Parallel algorithms split work into smaller pieces that execute simultaneously across multiple CPU cores. Think of assembling furniture—instead of one person doing everything sequentially, a team can work on different parts at the same time, dramatically reducing completion time.

The key is identifying which work can happen independently. For example, when sorting a large array, you can divide it into chunks, sort each chunk in parallel, then merge the results—much faster than sorting the entire array sequentially.

Common Approaches#

Divide and Conquer#

Divide-and-conquer naturally lends itself to parallelization. Split the problem into independent subproblems, solve them in parallel, then combine the results. Merge sort is a classic example—divide the array in half, sort both halves concurrently, then merge them back together.

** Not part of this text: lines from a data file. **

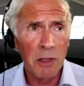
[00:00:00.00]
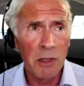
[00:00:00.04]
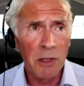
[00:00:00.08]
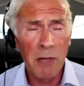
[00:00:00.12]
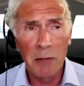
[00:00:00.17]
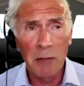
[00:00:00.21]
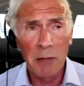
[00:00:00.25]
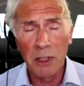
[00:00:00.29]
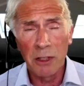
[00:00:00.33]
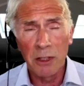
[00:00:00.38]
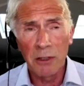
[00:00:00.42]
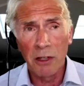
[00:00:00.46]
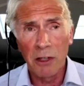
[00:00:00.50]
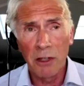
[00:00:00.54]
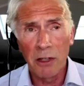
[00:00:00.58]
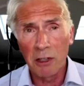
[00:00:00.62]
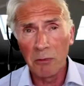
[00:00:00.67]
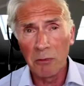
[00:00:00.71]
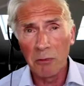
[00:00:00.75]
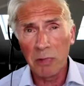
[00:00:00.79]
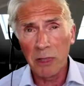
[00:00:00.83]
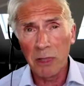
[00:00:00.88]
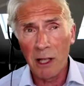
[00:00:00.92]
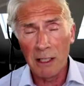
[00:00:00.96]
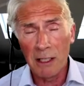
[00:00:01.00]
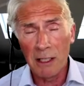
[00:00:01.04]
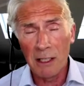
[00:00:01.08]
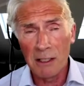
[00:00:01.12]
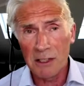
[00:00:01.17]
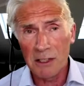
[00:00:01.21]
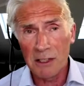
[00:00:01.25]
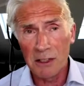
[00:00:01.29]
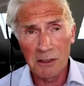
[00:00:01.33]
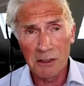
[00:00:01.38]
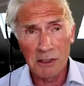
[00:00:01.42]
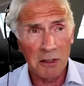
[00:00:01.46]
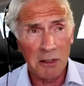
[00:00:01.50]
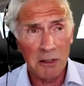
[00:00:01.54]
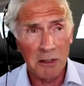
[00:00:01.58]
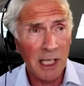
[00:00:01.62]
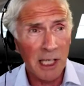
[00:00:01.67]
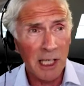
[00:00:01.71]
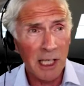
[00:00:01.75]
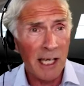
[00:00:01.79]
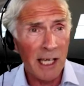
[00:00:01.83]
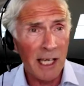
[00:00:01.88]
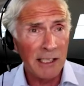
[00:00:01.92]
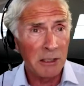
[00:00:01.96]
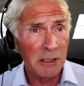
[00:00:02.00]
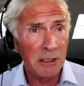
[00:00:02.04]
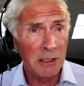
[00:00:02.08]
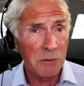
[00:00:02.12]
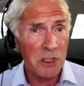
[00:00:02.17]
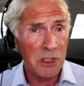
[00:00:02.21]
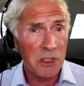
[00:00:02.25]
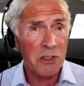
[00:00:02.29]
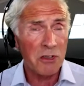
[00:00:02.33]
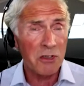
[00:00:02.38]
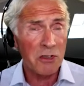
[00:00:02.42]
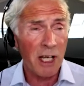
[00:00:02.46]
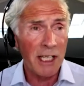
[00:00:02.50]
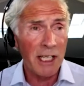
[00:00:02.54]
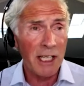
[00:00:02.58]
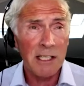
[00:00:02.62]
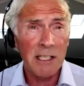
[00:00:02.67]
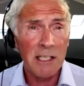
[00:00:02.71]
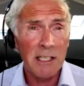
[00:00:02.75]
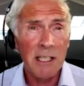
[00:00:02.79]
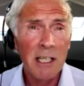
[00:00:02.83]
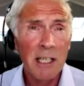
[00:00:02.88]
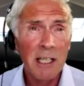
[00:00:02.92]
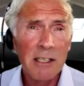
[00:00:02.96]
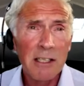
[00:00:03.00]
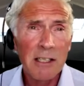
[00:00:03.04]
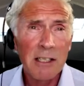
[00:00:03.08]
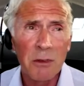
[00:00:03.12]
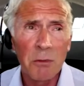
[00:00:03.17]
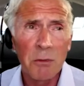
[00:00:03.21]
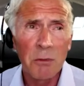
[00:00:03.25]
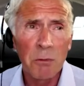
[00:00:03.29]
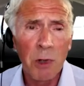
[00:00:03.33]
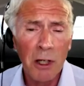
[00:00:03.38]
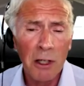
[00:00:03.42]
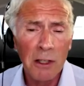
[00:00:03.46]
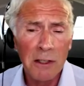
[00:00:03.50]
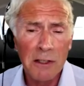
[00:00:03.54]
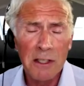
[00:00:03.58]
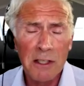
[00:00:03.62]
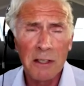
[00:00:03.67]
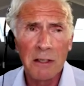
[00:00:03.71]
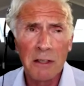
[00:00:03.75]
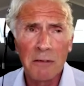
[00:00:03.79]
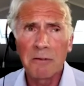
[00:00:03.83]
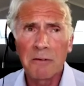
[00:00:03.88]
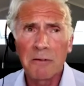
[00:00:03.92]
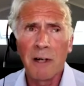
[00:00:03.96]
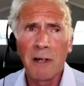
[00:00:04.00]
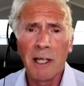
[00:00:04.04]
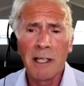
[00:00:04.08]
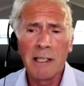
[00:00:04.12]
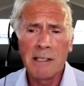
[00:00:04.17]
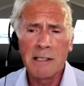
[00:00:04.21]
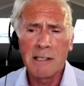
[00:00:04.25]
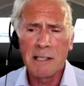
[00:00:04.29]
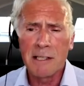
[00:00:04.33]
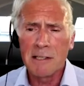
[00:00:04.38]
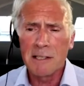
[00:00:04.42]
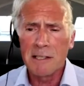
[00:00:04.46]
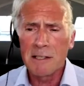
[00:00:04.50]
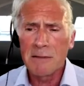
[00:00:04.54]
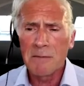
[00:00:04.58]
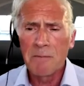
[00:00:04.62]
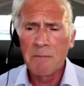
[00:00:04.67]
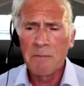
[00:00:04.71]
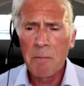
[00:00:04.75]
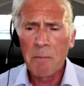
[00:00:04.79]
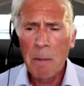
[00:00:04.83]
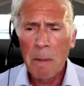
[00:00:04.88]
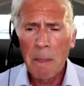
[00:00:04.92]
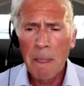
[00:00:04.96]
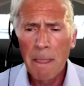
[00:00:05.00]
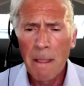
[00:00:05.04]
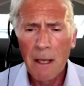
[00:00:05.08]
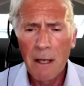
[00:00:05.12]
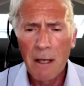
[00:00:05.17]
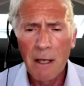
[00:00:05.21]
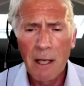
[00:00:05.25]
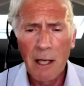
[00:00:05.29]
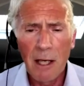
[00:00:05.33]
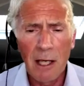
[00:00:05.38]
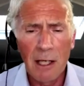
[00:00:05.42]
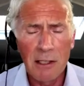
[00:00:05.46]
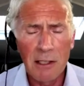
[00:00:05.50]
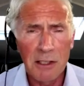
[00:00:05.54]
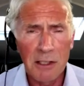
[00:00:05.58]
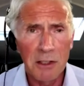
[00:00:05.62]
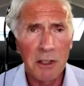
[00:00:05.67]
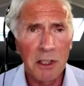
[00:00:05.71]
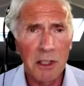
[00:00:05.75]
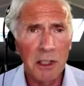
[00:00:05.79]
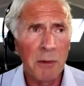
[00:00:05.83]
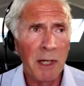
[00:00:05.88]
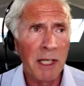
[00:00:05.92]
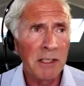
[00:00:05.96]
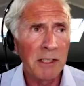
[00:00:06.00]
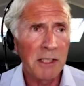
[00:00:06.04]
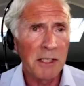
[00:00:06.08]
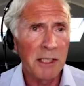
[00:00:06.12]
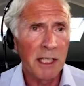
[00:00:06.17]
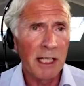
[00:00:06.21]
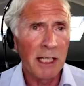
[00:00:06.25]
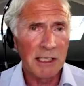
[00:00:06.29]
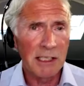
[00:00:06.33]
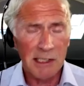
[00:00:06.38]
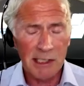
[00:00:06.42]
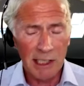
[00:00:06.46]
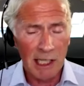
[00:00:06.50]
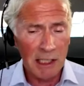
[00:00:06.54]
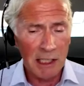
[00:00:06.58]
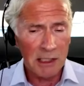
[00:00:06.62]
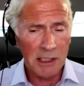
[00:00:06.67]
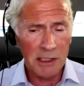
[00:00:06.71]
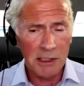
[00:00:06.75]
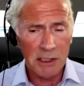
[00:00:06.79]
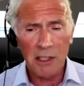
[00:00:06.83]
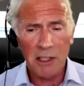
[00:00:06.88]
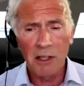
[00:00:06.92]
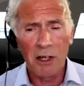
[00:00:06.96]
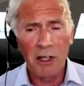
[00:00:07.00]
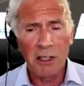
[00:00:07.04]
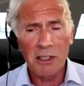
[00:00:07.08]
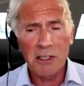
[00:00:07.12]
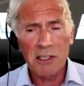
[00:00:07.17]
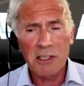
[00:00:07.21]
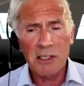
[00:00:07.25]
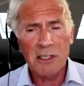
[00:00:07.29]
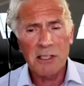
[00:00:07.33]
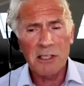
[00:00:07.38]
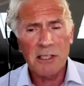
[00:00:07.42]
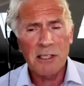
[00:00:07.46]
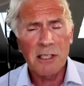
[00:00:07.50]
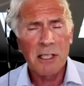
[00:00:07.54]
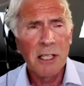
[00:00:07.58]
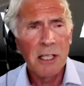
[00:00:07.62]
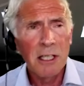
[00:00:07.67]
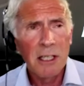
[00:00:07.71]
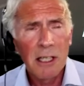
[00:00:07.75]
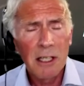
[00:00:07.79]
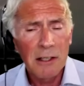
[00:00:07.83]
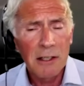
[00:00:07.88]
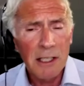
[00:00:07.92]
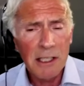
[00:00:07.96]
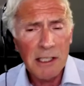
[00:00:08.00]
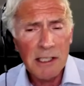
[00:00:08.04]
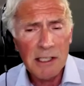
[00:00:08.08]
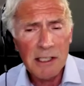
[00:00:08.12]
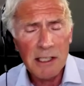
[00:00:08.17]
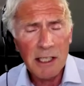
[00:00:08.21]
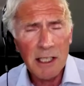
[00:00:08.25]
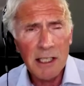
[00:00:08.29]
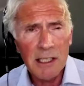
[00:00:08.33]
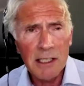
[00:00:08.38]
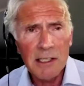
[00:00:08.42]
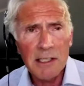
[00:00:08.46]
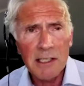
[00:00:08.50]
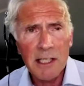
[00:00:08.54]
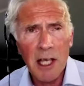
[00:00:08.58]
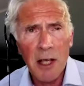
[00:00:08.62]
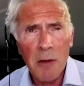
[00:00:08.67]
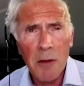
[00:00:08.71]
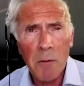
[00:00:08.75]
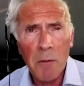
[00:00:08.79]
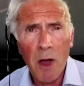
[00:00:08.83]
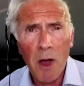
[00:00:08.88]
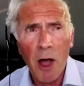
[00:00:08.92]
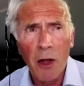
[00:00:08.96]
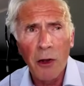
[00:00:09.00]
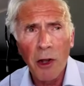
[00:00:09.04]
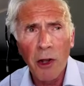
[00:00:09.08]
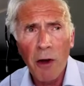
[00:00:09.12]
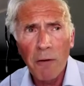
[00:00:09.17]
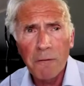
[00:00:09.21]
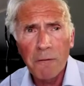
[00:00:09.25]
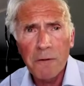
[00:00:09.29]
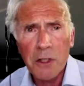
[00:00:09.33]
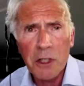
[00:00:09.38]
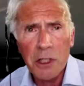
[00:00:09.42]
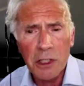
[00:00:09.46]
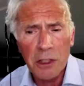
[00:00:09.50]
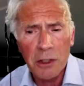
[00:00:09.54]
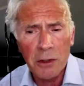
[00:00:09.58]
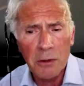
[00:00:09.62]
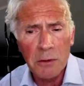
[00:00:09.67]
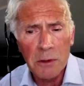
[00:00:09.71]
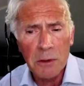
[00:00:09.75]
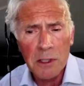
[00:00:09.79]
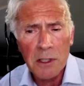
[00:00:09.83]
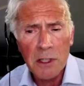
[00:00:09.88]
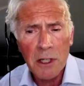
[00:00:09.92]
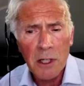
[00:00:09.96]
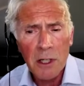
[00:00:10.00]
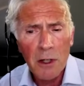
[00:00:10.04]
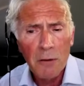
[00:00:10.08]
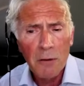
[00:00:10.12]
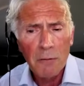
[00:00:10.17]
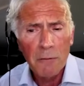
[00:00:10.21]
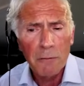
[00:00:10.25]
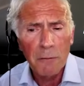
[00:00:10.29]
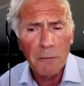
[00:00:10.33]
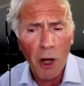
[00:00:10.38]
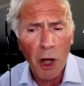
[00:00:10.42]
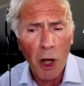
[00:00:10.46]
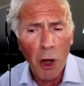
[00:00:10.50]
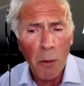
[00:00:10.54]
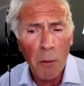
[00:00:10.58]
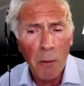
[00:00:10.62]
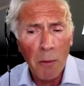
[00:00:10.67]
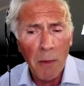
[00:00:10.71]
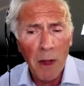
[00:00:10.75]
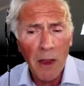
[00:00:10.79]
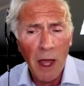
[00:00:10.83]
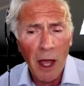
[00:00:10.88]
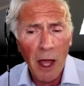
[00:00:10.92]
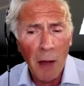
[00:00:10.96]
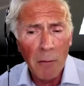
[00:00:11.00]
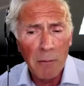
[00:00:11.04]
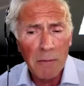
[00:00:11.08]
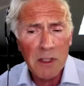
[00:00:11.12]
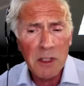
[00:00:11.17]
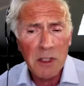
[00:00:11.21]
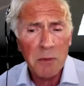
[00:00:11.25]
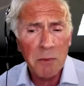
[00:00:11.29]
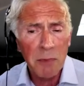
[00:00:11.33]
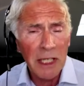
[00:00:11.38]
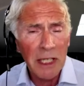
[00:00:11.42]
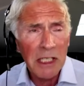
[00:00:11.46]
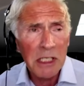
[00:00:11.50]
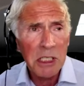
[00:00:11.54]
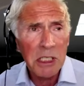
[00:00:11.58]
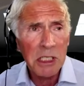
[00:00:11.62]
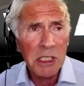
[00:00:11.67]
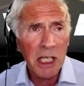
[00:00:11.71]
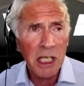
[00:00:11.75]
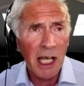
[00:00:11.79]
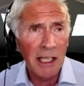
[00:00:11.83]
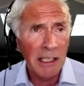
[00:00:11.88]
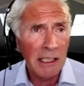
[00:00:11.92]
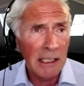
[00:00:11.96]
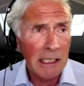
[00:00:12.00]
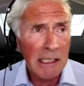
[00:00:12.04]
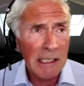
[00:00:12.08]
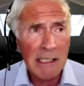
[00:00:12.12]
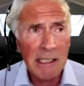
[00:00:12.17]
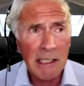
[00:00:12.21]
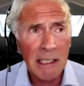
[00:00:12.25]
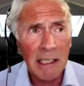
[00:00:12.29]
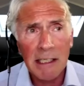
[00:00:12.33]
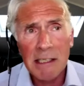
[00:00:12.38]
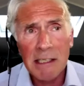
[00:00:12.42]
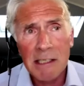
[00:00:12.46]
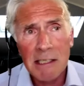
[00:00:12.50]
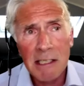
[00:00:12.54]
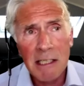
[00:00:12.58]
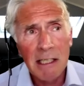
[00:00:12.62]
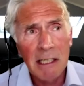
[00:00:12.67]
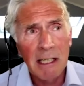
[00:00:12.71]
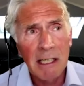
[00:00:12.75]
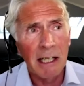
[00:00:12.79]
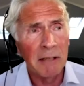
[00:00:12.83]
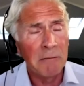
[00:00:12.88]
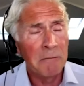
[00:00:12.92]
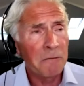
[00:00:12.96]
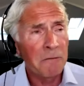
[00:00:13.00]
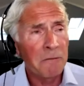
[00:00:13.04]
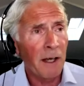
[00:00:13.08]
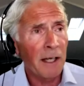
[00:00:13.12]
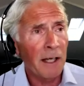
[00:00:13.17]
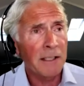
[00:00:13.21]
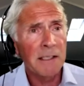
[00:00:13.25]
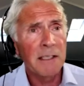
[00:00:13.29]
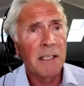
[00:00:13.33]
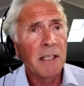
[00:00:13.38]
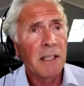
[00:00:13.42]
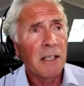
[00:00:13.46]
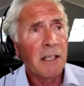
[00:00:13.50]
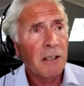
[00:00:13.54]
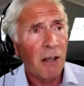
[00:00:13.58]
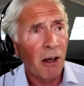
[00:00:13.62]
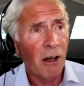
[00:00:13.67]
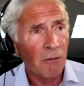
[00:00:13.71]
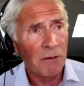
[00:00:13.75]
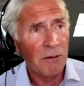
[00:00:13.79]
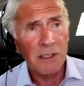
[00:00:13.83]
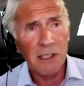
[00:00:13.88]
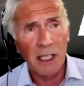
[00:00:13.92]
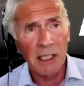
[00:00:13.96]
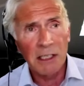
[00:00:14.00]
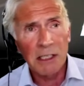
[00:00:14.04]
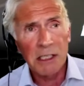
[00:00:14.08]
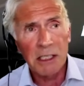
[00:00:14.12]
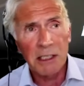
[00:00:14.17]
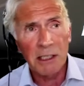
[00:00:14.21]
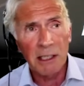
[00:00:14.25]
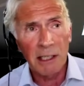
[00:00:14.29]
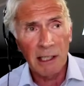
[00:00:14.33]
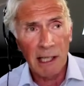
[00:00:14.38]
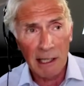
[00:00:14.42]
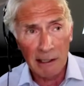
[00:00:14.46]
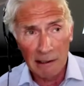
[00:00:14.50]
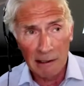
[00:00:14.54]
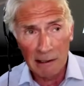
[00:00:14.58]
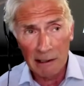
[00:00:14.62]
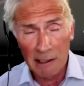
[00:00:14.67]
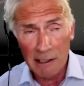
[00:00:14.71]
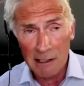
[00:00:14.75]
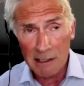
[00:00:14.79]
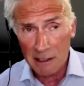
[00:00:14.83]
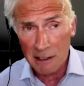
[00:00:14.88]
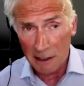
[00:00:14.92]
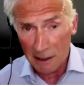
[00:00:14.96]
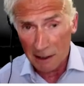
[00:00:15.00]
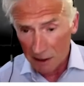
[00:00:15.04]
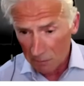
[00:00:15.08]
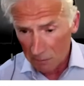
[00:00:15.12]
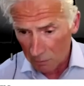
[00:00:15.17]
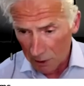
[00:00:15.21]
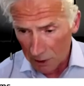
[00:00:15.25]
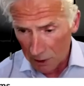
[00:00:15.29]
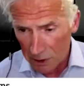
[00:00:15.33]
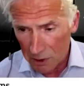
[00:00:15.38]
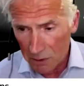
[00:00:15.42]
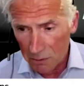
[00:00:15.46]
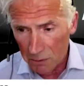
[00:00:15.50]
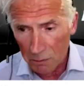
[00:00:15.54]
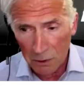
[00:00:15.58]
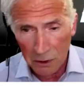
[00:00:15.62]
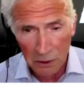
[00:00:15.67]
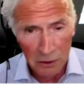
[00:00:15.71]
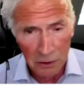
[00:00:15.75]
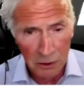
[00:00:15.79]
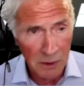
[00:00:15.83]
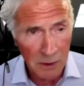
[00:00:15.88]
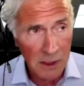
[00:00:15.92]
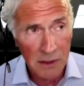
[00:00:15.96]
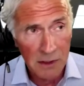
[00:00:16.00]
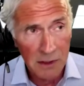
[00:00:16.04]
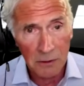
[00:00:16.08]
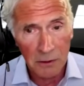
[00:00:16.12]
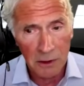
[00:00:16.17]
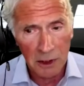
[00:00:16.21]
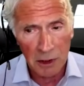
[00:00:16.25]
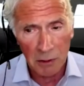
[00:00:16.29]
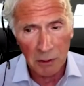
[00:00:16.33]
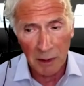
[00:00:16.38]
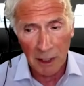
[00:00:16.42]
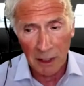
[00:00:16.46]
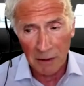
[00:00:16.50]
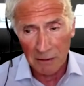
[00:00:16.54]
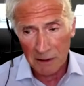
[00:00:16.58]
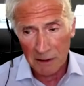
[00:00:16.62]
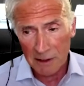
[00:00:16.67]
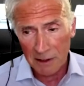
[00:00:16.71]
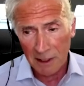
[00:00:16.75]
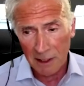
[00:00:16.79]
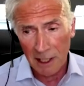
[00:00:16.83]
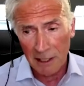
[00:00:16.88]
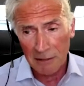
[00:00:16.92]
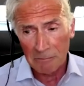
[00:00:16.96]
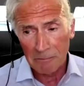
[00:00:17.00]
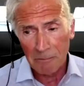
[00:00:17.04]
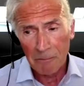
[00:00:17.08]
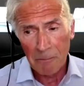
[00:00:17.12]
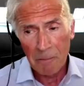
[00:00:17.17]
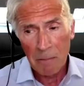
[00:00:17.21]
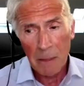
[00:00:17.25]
where there might be a non-compliance and also guiding them straight to the words and the phrases as you can imagine, that slashes costs. This is um, an offshoot from um, speech analytics, and in fact, conversational analytics, which we're going to be talking about today.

import java.util.concurrent.*;
import java.util.Arrays;

// Parallel merge sort using Fork/Join framework
public class ParallelMergeSort {
    // Thread pool that manages worker threads for parallel execution
    private final ForkJoinPool pool;

    public ParallelMergeSort() {
        // Use the common pool shared across the JVM for efficiency
        this.pool = ForkJoinPool.commonPool();
    }

    // Entry point: submits the sorting task to the thread pool
    public int[] parallelMergeSort(int[] array) {
        return pool.invoke(new MergeSortTask(array, 0, array.length - 1));
    }

    // RecursiveTask enables fork/join parallelism with return values
    private class MergeSortTask extends RecursiveTask<int[]> {
        private final int[] array;
        private final int left, right;  // Boundaries of the subarray to sort

        MergeSortTask(int[] array, int left, int right) {
            this.array = array;
            this.left = left;
            this.right = right;
        }

        @Override
        protected int[] compute() {
            // Base case: small subarrays don't need further splitting
            if (right - left < 2) {
                return Arrays.copyOfRange(array, left, right + 1);
            }

            // Divide: split array into two halves
            int mid = (left + right) / 2;
            MergeSortTask leftTask = new MergeSortTask(array, left, mid);
            MergeSortTask rightTask = new MergeSortTask(array, mid + 1, right);

            // Fork: schedule left task on another thread asynchronously
            leftTask.fork();
            // Compute right task on current thread
            int[] rightResult = rightTask.compute();
            // Join: wait for left task to complete and get result
            int[] leftResult = leftTask.join();

            // Conquer: merge the two sorted halves
            return merge(leftResult, rightResult);
        }

        // Merge two sorted arrays into a single sorted array
        private int[] merge(int[] left, int[] right) {
            int[] result = new int[left.length + right.length];
            int i = 0, j = 0, k = 0;

            // Compare elements from both arrays, take smaller one
            while (i < left.length && j < right.length) {
                if (left[i] <= right[j]) {
                    result[k++] = left[i++];
                } else {
                    result[k++] = right[j++];
                }
            }

            // Copy remaining elements from left array
            while (i < left.length) result[k++] = left[i++];
            // Copy remaining elements from right array
            while (j < right.length) result[k++] = right[j++];

            return result;
        }
    }
}

// Usage
ParallelMergeSort sorter = new ParallelMergeSort();
int[] unsorted = {5, 2, 8, 1, 9, 3, 7, 4, 6};
int[] sorted = sorter.parallelMergeSort(unsorted);
System.out.println("Sorted: " + Arrays.toString(sorted));
// Output: Sorted: [1, 2, 3, 4, 5, 6, 7, 8, 9]
import java.util.concurrent.*

// Parallel merge sort using Fork/Join framework
class ParallelMergeSort {
    // Shared thread pool for parallel task execution
    private val pool = ForkJoinPool.commonPool()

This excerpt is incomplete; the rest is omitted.